Pete Pasko

Personal information
- Born: September 9, 1919
- Died: March 31, 2004 (aged 84) Bradford, Pennsylvania, U.S.
- Listed height: 6 ft 2 in (1.88 m)
- Listed weight: 190 lb (86 kg)

Career information
- College: East Stroudsburg (1941–1944)
- Playing career: 1944–1952
- Position: Forward

Career history

Playing
- 1944–1946: Oshkosh All-Stars
- 1946–1947: Milwaukee
- 1947–1948: New Orleans Hurricanes
- 1947–1948: West Bender Benders
- 1947–1949: Beaver Dam Olo Soap
- 1948–1950: Wilkes-Barre Barons
- 1950–1952: Williamsport

Coaching
- 1944–1945: Wayland JC

= Pete Pasko =

American basketball player (1919–2004)

Peter Paul Pasko (September 9, 1919 – March 31, 2004) was an American professional basketball player.
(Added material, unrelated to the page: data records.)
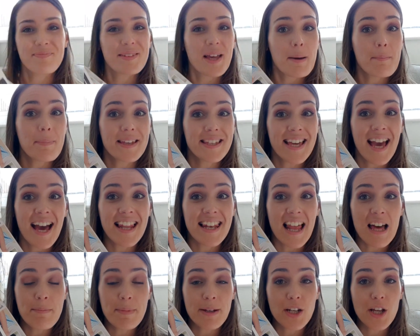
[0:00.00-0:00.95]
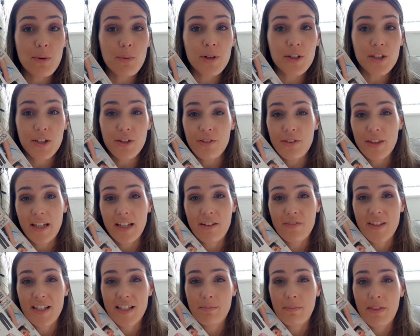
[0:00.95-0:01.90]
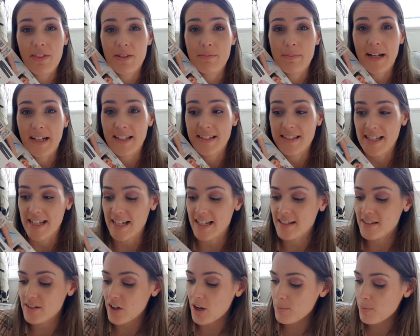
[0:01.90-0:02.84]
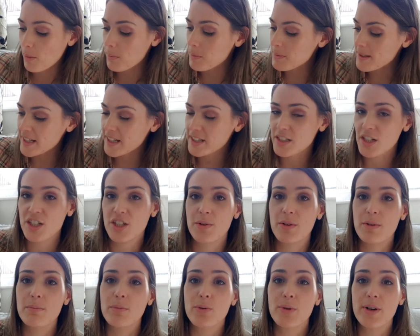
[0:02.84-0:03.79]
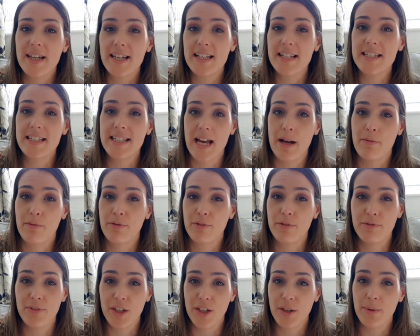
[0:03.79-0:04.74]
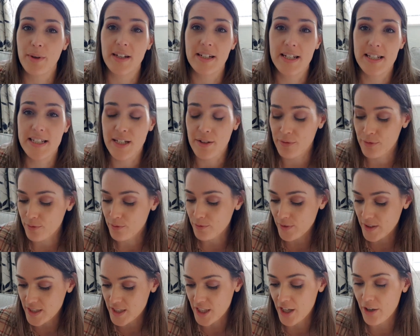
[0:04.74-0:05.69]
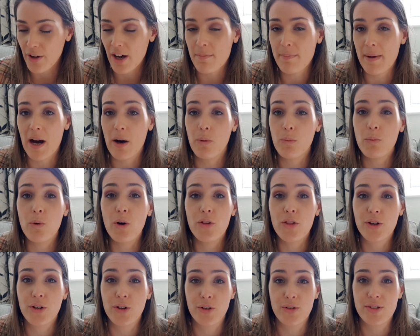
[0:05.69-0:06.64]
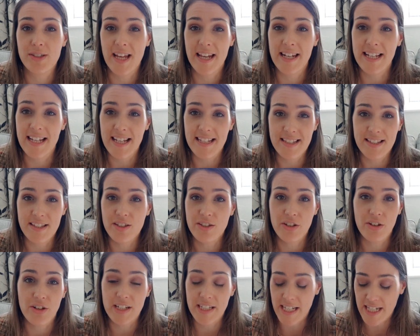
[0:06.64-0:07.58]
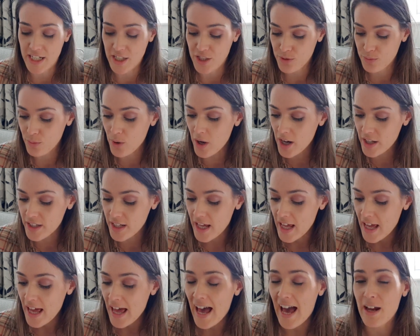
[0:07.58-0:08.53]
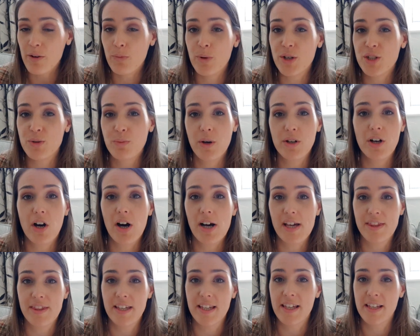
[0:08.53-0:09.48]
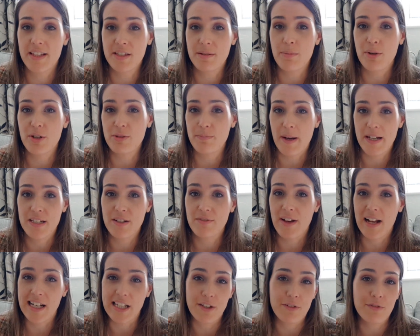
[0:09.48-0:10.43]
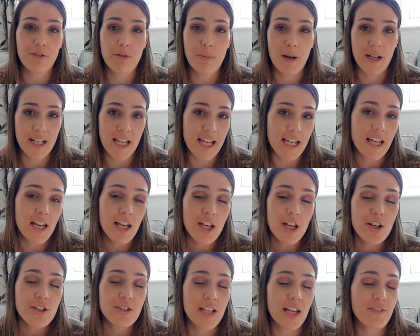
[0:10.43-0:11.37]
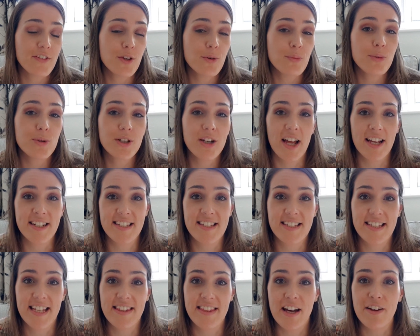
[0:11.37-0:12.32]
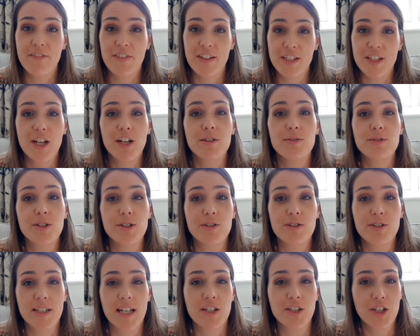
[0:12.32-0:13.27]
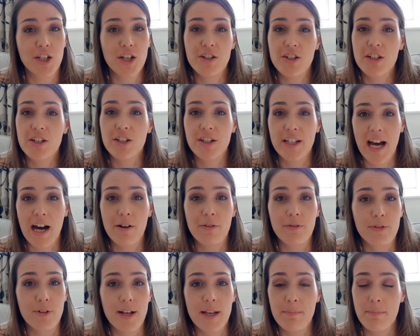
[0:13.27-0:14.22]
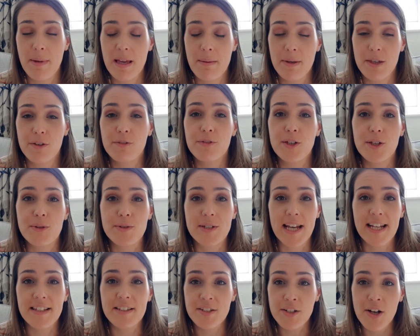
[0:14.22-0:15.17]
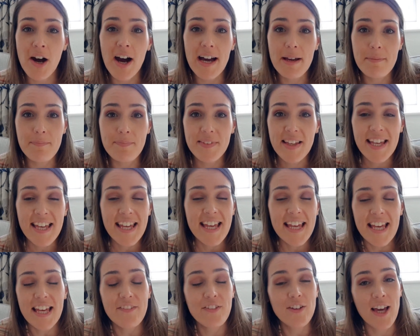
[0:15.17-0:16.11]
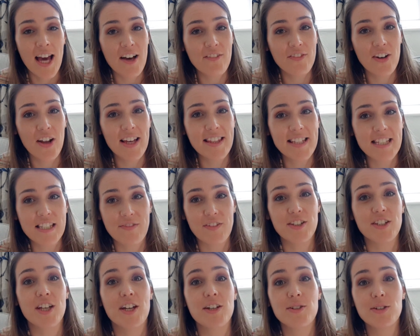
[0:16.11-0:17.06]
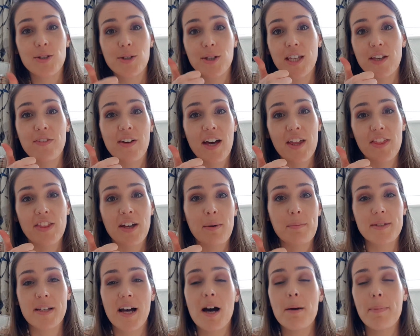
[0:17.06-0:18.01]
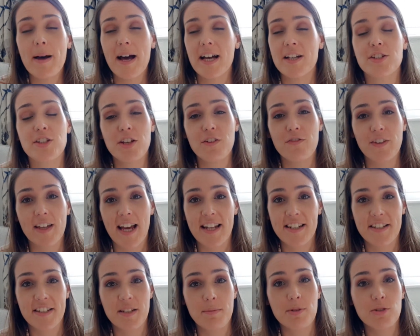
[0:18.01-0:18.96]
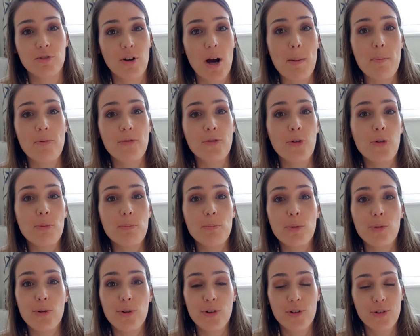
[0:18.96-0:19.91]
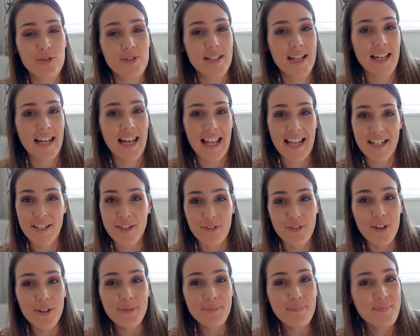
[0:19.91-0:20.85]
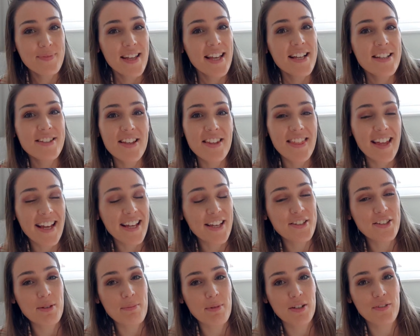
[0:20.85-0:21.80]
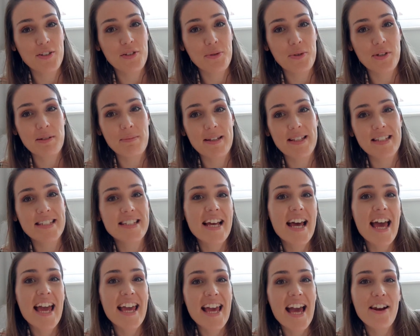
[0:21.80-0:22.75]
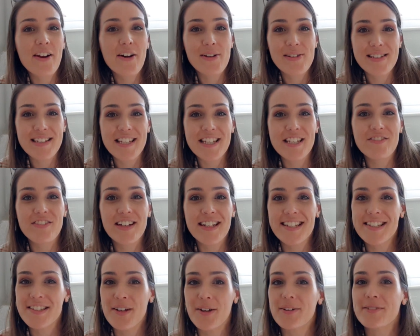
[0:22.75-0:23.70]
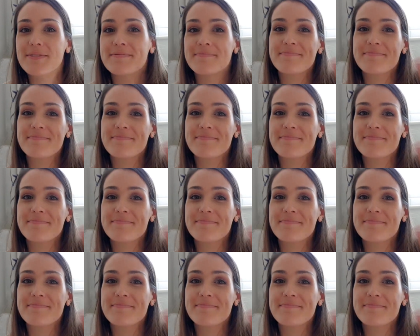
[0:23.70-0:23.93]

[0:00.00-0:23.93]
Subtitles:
But yeah, let me know what you think of this month's magazines. I'm probably going to do a more in-depth review in a different video about what the content is inside each one and which one I think is the most better value for money. So if you would like to see that video, do stay tuned and look out for it in maybe a few days' time. If you have liked this video, do give it a thumbs up and don't forget to subscribe for more content later on. So thank you so much for joining me today, and I'll see you really soon.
He played for the Oshkosh All-Stars in the National Basketball League for two seasons and averaged 6.1 points per game. Pasko's professional basketball career also led him to teams in the Professional Basketball League of America, American Basketball League, and the Eastern Basketball Association. In college, he played football, basketball, baseball, and track and field for East Stroudsburg University.